Se per Trump Cina e Russia sono la minaccia più grande

Il Pentagono ha presentato la nuova strategia di difesa Usa, che individua, prima ancora che il terrorismo, Russia e Cina come prima minaccia per gli States
Il presidente russo Vladimir Putin e il suo omologo cinese Xi Jinping
Il presidente russo Vladimir Putin e il suo omologo cinese Xi Jinping (EPA / Ernesto Arias)

NEW YORK - A esattamente un anno dall'inizio della presidenza di Donald J. Trump, il Pentagono presenta la nuova strategia di difesa nazionale degli Stati Uniti. Lo aveva fatto anche l'anno scorso, lanciando, peraltro, un segnale di cambiamento importante: perché, se la Russia era sempre stata indicata, negli anni obamaiani, tra le principali minacce per gli Stati Uniti, Trump, in conformità con quanto promesso in campagna elettorale, aveva invece posto l'accento sul terrorismo islamico e l'Iran. Ora, a un anno di distanza, acqua sotto i ponti ne è passata: il suo ex consigliere sulla sicurezza nazionale Michael Flynn è nelle mani del procuratore Mueller per l'indagine sul Russiagate, e il Presidente, attaccato anche dal suo ex stratega Steve Bannon, pare aver dovuto almeno momentaneamente arrendersi agli apparati, decisamente contrari a un disgelo con Mosca. Una retromarcia che si riflette anche nella nuova strategia di difesa, dove il pericolo primario non è più il terrorismo, con lo Stato Islamico in netta ritirata sui fronti mediorientali, ma la competizione con le altre potenze mondiali. «Altre potenze» significa soprattutto Russia e Cina.
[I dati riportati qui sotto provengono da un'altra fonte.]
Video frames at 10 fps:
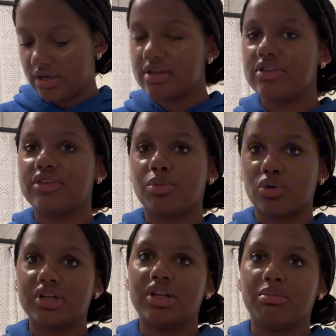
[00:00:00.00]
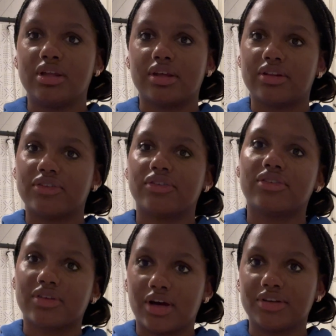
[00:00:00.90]
it's important to me. Like this is
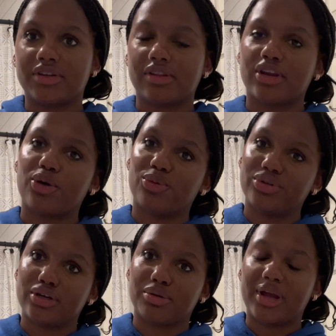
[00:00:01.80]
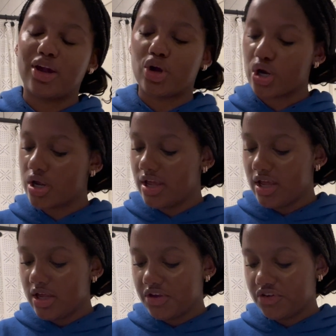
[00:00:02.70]
content that I hold dear to my heart.
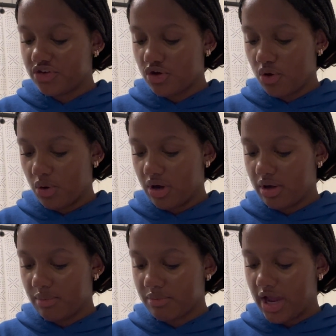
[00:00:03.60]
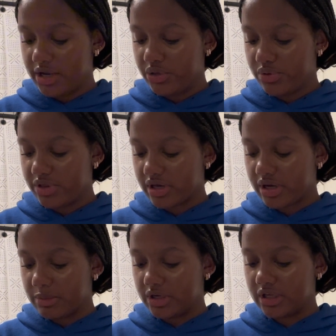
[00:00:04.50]
So I do think
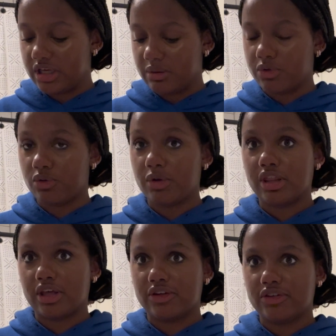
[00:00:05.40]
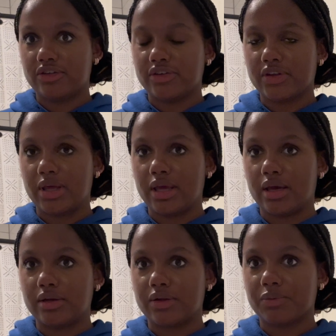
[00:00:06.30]
I'm gonna keep doing this,
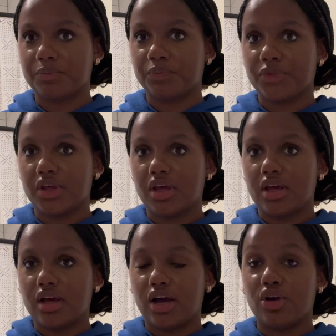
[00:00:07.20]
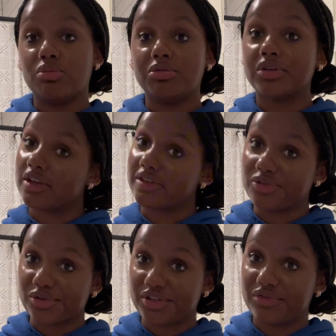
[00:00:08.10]
and I hope you guys
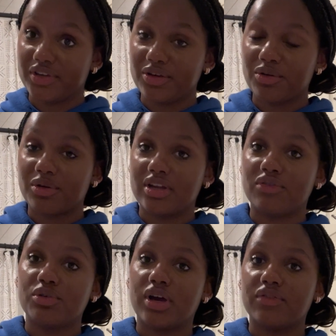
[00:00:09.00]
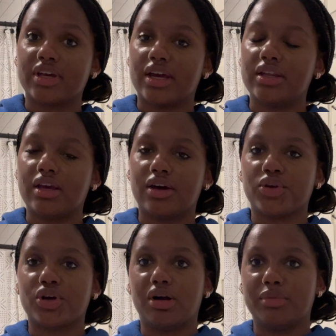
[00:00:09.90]
enjoyed this video. And if you have like any other
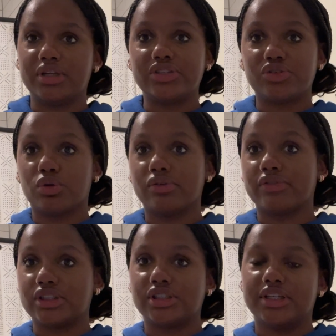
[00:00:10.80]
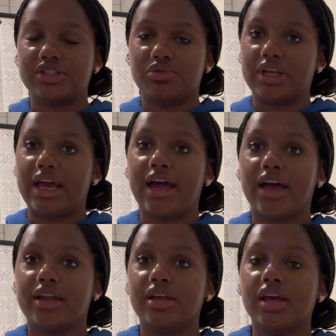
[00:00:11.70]
comments or verses that you want to
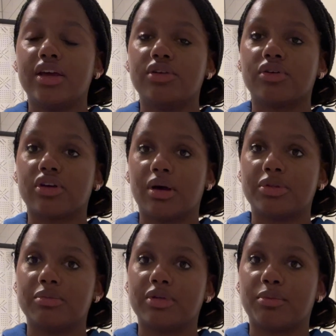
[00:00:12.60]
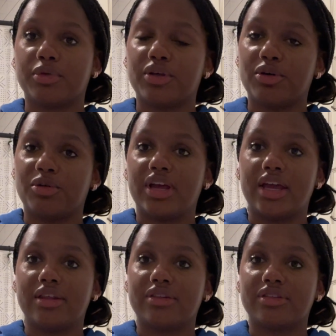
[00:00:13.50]
add, you can comment them down below.
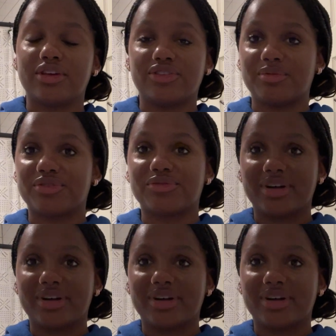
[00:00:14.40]
And thanks so much for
Competizione strategica tra gli Stati
«La competizione strategica tra gli Stati, non il terrorismo, è ora la principale preoccupazione per la sicurezza nazionale statunitense» si legge nel sommario del nuovo piano. Presentando la strategia ai giornalisti, il segretario alla Difesa, James Mattis, ha detto che «le priorità dell'America sulla sicurezza si stano spostando dal terrorismo verso un ritorno alla competizione tra grandi potenze con Cina e Russia». Mattis ha definito Cina e Russia sono «potenze revisioniste", che cercano di "creare un mondo coerente con i loro modelli autoritari". Il documento, inoltre, identifica tre teatri principali su cui si concentreranno gli Stati Uniti: la zona indo-pacifica, l'Europa e il Medio Oriente.